Ahead of Jackson Hole (August), fellow fucktards from the internets, are you man enough to sell short here? The debt cloud is thick and there seems to be no hope for Greece, Portugal or Ireland. After they fall, Spain, Italy and the entirety of South America will be next. The effect on equity markets will be catastrophic, which will lead to a tightening of credit that will squeeze corporations and American municipalities.
If I know this, all of the asshats at the IMF and World Bank do too, no?
In my estimation, the only thing that truly derails this market is GDP growth. The cards are definitely stacked against the bull camp. The economy is not weak, per se. I realize many unskilled idiots are without proper employment. Then again, that’s why they are unskilled. If you want to earn a decent living in this country, bring your fucking A game or go home crying on your food stamps debit card. Western economies will still grow by 2% in 2011, despite high unemployment and a fucked up real estate situation. If you look at the Dow 30 components’ forward multiples, they are all low double digits, some high single digits. Understand, this is incredibly cheap, on a historical basis. It’s really, really hard for me to be bearish here, based on the fundies.

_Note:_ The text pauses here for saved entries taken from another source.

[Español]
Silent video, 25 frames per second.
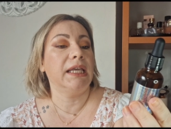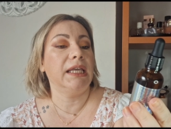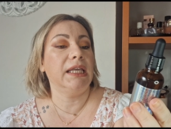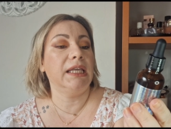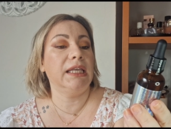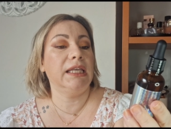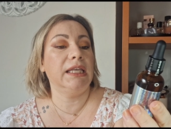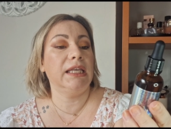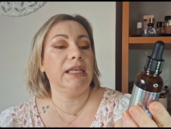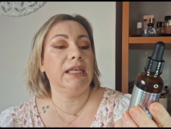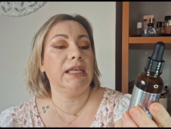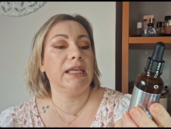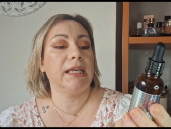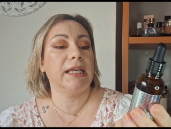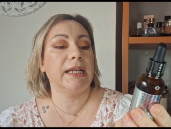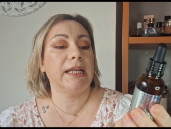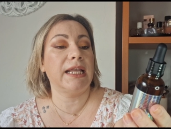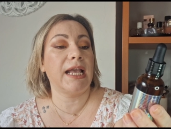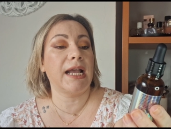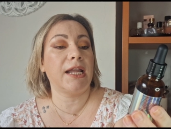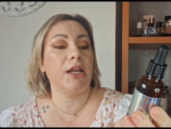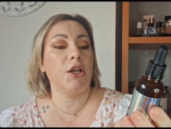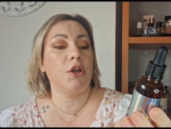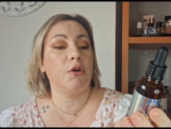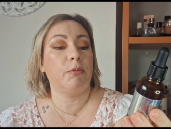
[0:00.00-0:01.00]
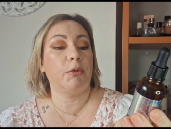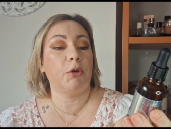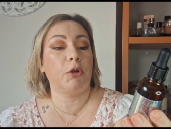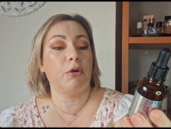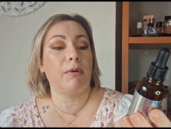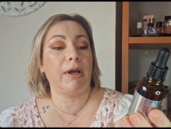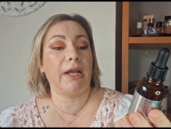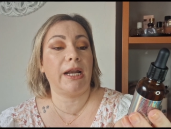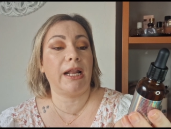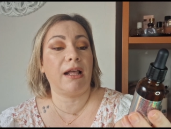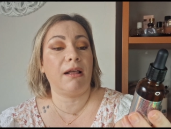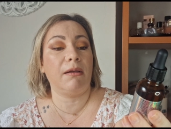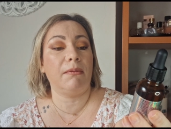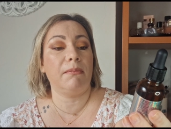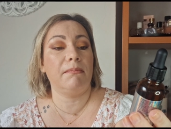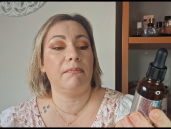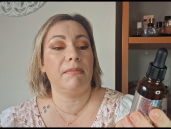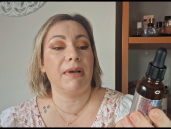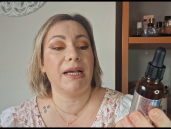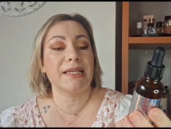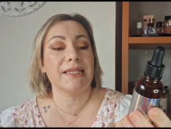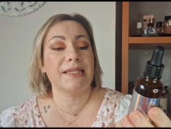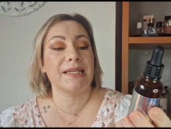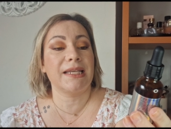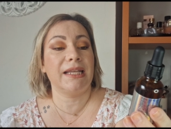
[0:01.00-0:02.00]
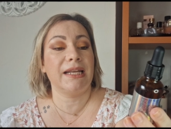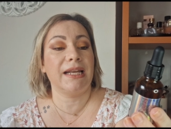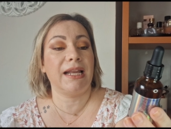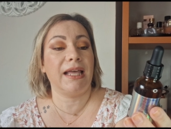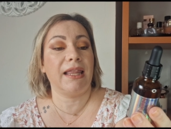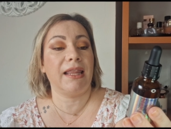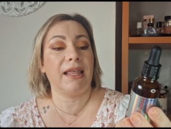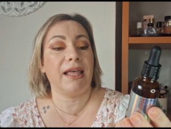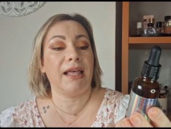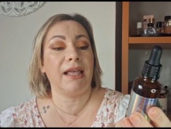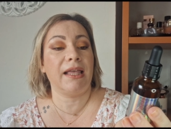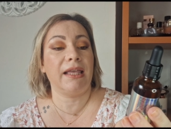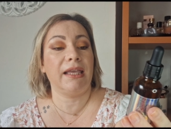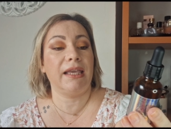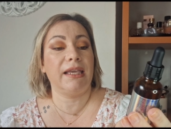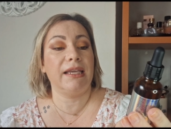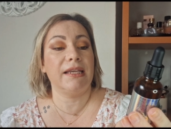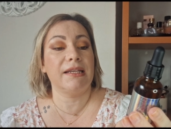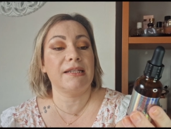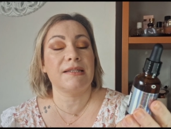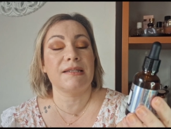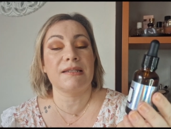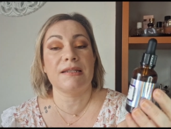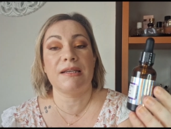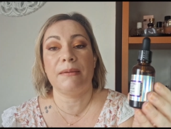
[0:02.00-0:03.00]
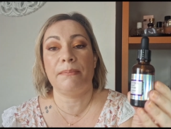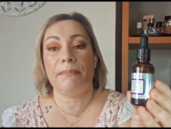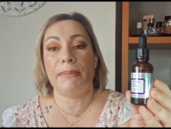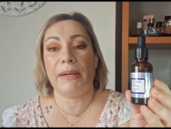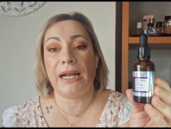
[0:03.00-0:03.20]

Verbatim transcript: y quería que lo probara. Más que nada es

Based on momentum, I do not like the recent action in commodities. Over the past three months, most commodities, sans sugar, have been poleaxed. We keep ebbing between hyper inflation and severe deflation. It’s totally and unequivocally retarded the way investors are placing macro-bets. One week bonds dive, the next soar. Sooner or later, the market is going to have to pick a theme. It’s either the Western economies print more to get out of their mess, or accept austerity and sovereign failure, which in turn will lead to currency failure, to some degree.
The choice is pretty simple, when approaching this with logic and without idealism.
What are you going to do?
In other newz, it’s Woodshedder’s 1000th post!